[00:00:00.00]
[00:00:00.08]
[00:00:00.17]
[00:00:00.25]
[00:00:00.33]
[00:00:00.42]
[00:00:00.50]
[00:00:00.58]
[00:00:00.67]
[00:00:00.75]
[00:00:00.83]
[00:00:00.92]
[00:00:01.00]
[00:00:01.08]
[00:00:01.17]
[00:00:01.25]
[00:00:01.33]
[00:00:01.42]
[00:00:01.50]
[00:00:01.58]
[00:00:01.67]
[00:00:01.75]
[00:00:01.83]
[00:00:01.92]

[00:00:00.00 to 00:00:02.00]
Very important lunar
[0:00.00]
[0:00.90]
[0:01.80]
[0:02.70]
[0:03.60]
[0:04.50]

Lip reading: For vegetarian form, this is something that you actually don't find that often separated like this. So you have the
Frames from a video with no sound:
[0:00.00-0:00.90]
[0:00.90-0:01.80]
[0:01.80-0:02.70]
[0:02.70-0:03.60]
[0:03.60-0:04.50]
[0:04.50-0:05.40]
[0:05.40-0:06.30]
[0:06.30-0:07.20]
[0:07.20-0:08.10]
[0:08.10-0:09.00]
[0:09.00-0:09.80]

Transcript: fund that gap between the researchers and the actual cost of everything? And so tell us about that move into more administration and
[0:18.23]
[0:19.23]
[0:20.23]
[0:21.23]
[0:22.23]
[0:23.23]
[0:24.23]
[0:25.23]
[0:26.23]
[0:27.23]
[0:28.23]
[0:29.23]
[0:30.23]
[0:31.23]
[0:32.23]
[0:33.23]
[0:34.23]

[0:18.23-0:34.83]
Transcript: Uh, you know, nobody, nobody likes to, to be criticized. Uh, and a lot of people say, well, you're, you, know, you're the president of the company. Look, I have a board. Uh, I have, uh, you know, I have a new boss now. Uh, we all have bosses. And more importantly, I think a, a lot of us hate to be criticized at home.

TASK OBJECTIVE: Your task is to set down only the lines that run from the opening of the listing to the line with "[00:00:01.92]", both ends included, each unchanged.

EXPECTED ANSWER:
[00:00:00.00]
[00:00:00.08]
[00:00:00.17]
[00:00:00.25]
[00:00:00.33]
[00:00:00.42]
[00:00:00.50]
[00:00:00.58]
[00:00:00.67]
[00:00:00.75]
[00:00:00.83]
[00:00:00.92]
[00:00:01.00]
[00:00:01.08]
[00:00:01.17]
[00:00:01.25]
[00:00:01.33]
[00:00:01.42]
[00:00:01.50]
[00:00:01.58]
[00:00:01.67]
[00:00:01.75]
[00:00:01.83]
[00:00:01.92]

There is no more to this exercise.